▼

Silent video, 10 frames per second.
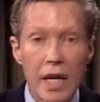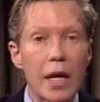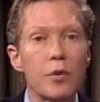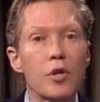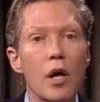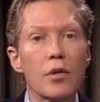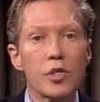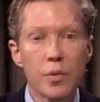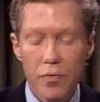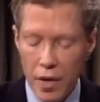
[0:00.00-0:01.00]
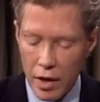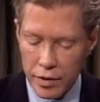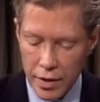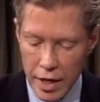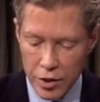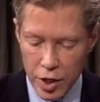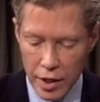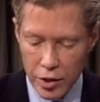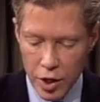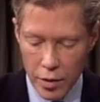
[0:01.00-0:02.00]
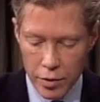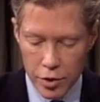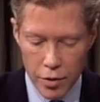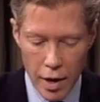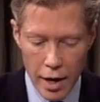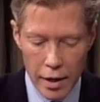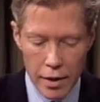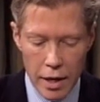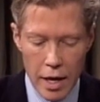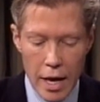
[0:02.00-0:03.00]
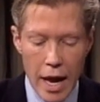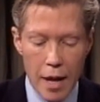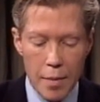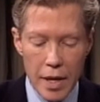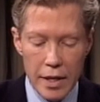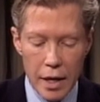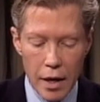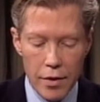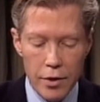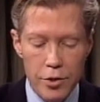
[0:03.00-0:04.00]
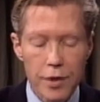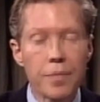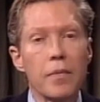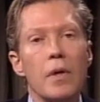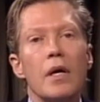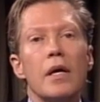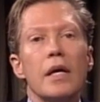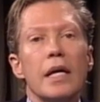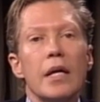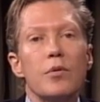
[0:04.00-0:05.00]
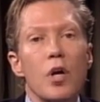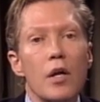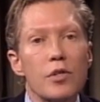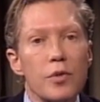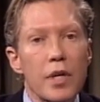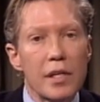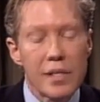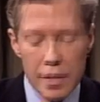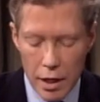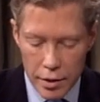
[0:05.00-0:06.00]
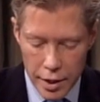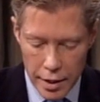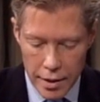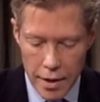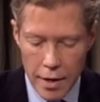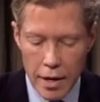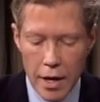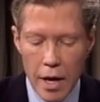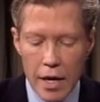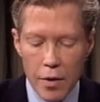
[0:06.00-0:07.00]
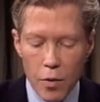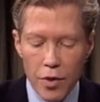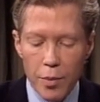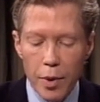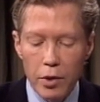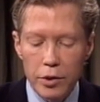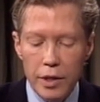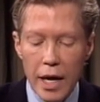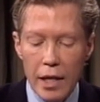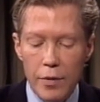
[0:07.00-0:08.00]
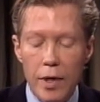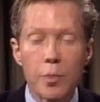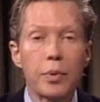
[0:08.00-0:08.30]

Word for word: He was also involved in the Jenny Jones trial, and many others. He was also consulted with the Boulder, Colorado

▲

* _EXERCISE DETAILS_:
This task calls for the lines from the line holding "[0:05.00-0:06.00]" through the last line above, restated word for word with both ends included and the pictures dropped.

* _ANSWER SECTION_:
[0:05.00-0:06.00]
[0:06.00-0:07.00]
[0:07.00-0:08.00]
[0:08.00-0:08.30]

Word for word: He was also involved in the Jenny Jones trial, and many others. He was also consulted with the Boulder, Colorado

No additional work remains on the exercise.